• [Problem requirements]: Please return the records below exactly as they stand, with the pictures removed.

• [Data for this exercise]:
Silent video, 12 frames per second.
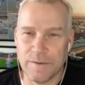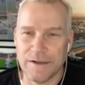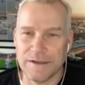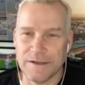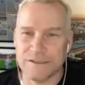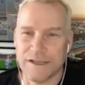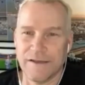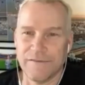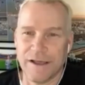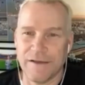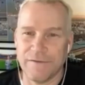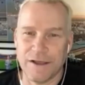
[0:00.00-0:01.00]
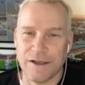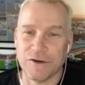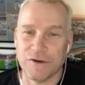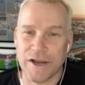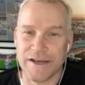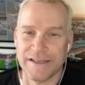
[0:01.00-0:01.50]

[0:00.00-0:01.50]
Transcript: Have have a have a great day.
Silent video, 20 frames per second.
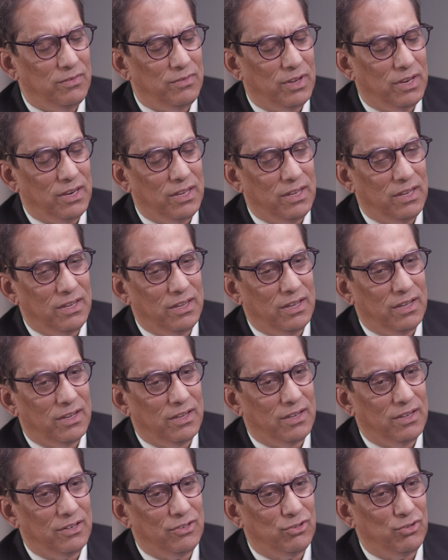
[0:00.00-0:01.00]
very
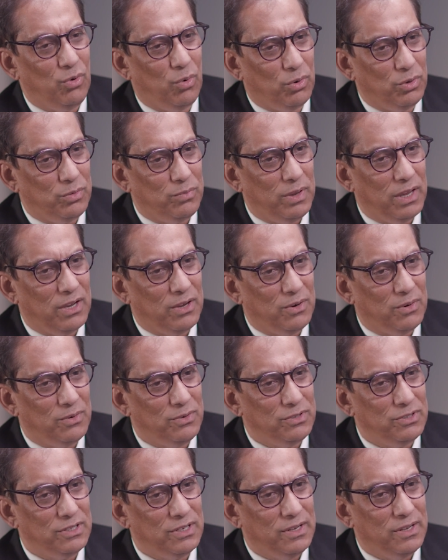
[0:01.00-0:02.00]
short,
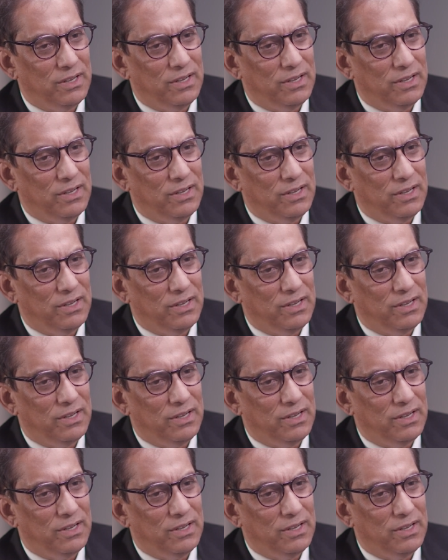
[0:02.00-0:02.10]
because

• [Task solution]:
Silent video, 12 frames per second.
[0:00.00-0:01.00]
[0:01.00-0:01.50]

[0:00.00-0:01.50]
Transcript: Have have a have a great day.
Silent video, 20 frames per second.
[0:00.00-0:01.00]
very
[0:01.00-0:02.00]
short,
[0:02.00-0:02.10]
because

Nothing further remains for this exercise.